Beim nunmehr achten Architecture Exhibitions Weekend zeigen sieben Institutionen erneut die ganze Bandbreite von Ausstellungen über Architektur, Stadt und Umwelt. Mit diesem Programm richten sie sich an ein breites Publikum, bei dem Fachleute ebenso willkommen sind wie interessierte Laien.
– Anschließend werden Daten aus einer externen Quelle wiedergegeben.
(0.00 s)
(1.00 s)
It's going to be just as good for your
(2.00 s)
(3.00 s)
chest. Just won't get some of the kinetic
Die Anzahl der teilnehmenden Institutionen veranschaulicht nicht zuletzt das weltweit wohl einmalige Spektrum, mit dem in Berlin Fragestellungen des architektonischen Diskurses verhandelt werden.
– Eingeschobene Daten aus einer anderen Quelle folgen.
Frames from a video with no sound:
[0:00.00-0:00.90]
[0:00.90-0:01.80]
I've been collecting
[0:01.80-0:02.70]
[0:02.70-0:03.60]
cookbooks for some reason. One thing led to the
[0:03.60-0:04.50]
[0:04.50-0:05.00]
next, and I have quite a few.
Ihrem Programm folgend stellen das Aedes Architecture Forum und die Architektur Galerie Berlin Positionen zeitgenössischer Architekturbüros vor. In „Tribute. Architecture as a Form of Dialogue“ zeigt das Florentiner Büro Archea Associati, dass Architektur selten im Alleingang entsteht.
„In Transformation“ veranschaulicht das dänische Erfolgsbüro Cobe das Potential von Umbauten anhand von siebzehn Projekten. Diese beiden Ausstellungen werden durch die Open-Air-Ausstellung „Treffpunkt Bauwende Blau-Grünes Bauen“ ergänzt, die das Grundstück der Bundesstiftung Bauakademie in einen Experimentierraum für klimaangepasste und lebenswerte Räume verwandelt.
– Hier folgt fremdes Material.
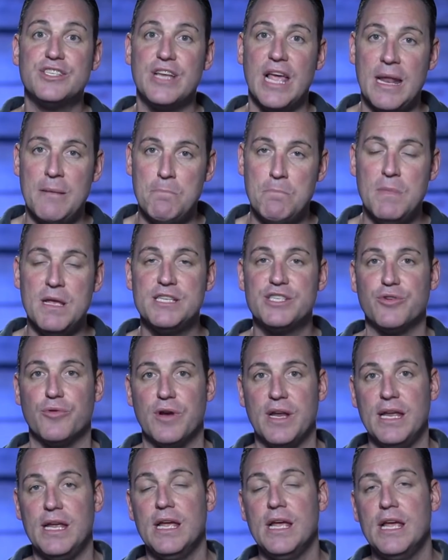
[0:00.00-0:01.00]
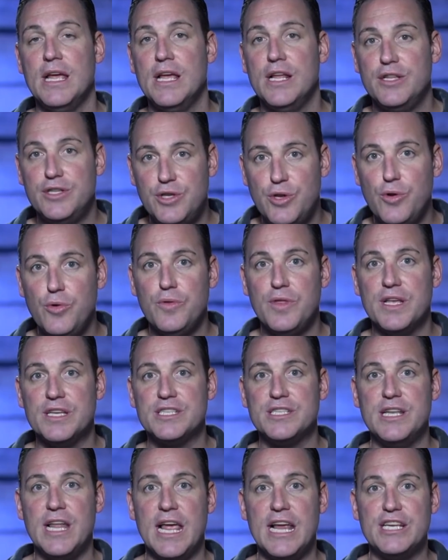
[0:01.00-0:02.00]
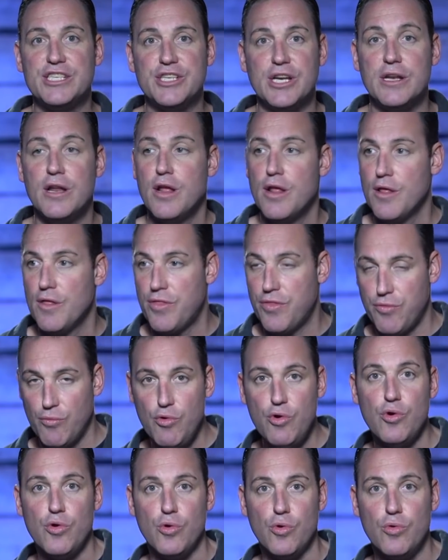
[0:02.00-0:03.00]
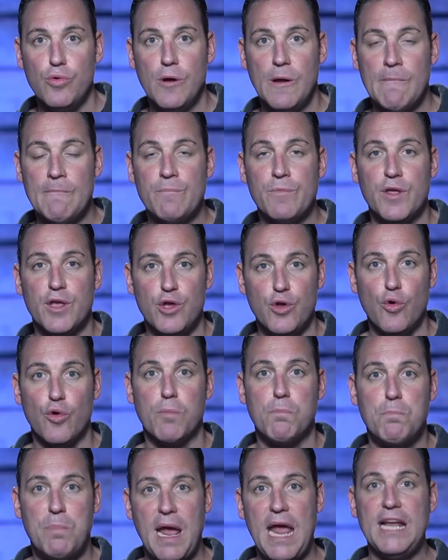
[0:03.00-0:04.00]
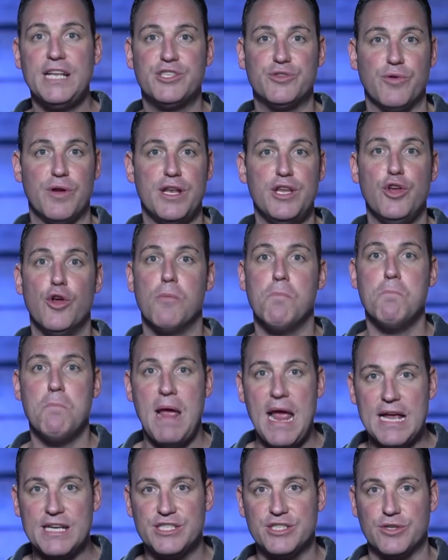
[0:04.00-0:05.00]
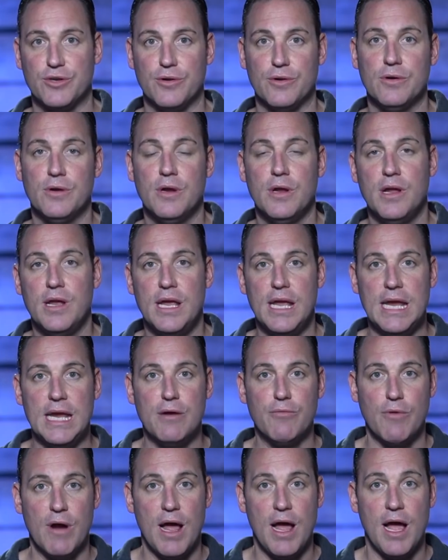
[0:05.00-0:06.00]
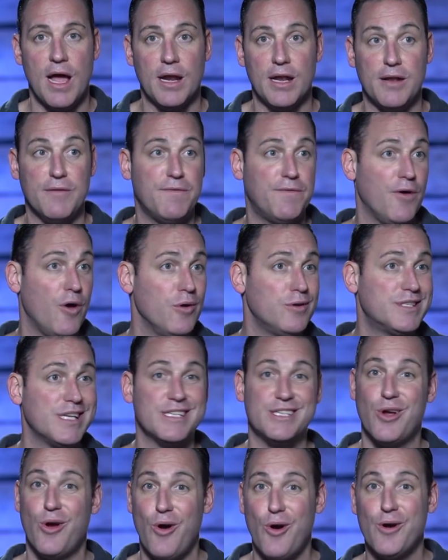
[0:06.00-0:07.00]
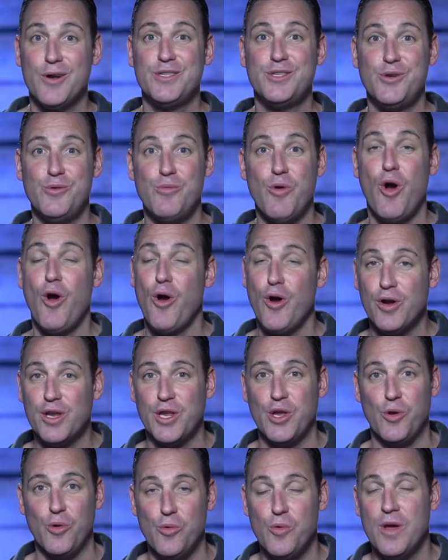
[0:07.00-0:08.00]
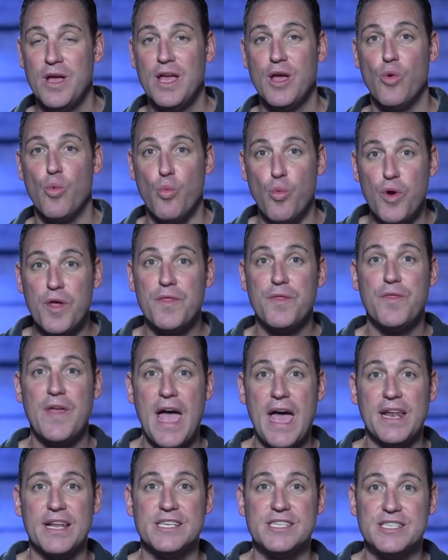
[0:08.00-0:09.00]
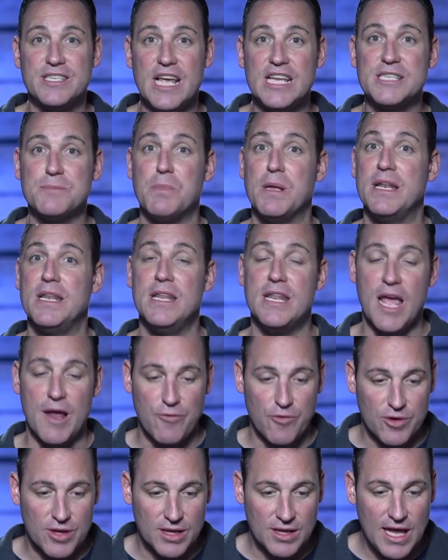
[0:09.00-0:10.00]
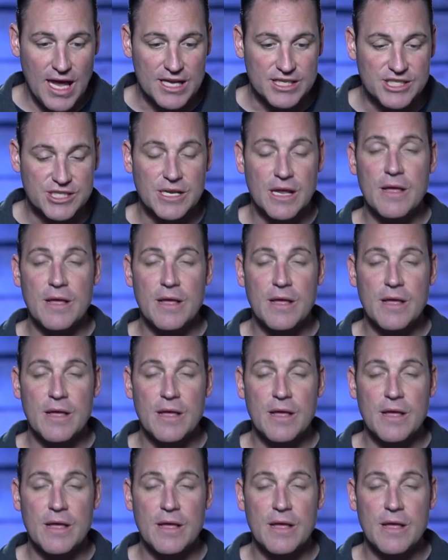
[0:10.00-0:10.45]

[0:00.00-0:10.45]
and misery to this nation through your patron, your master, Iran. And folks, it's hard to argue with that assessment. Nevertheless,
Das Deutsche Architektur Zentrum DAZ und der Neue Berliner Kunstverein (n.b.k.) thematisieren die zeitgenössische Relevanz historischer Projekte. „Einfach gebaut – Über die Laubenganghäuser in Dessau Törten“ (DAZ) berichtet über das einzige bis heute erhaltene kollektiv realisierte Architekturprojekt des historischen Bauhauses, während „Berlin plant. Stunde Null“ (n.b.k.) die historische Ausstellung „Berlin plant – Erster Bericht“ von 1946 rekonstruiert und kontextualisiert.
Die BDA Galerie sowie die Tchoban Foundation – Museum für Architekturzeichnung wiederum widmen sich interdisziplinären Themen. Die Ausstellung „In Wirklichkeit unmöglich – Architekturen für die Bühne“ (BDA Galerie) zeigt Arbeiten des Bühnenbildners Jan Pappelbaum und in „Kengo Kuma – Der Fluss der Linien durch das Objektiv von Erieta Attali“ werden Zeichnungen und Fotografien gegenübergestellt.